Stored data:
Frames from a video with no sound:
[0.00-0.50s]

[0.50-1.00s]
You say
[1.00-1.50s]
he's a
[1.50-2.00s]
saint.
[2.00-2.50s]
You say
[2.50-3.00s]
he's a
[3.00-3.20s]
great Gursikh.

_What to work on_. Each line above needs to be written out again exactly.

_Reply_.
Frames from a video with no sound:
[0.00-0.50s]

[0.50-1.00s]
You say
[1.00-1.50s]
he's a
[1.50-2.00s]
saint.
[2.00-2.50s]
You say
[2.50-3.00s]
he's a
[3.00-3.20s]
great Gursikh.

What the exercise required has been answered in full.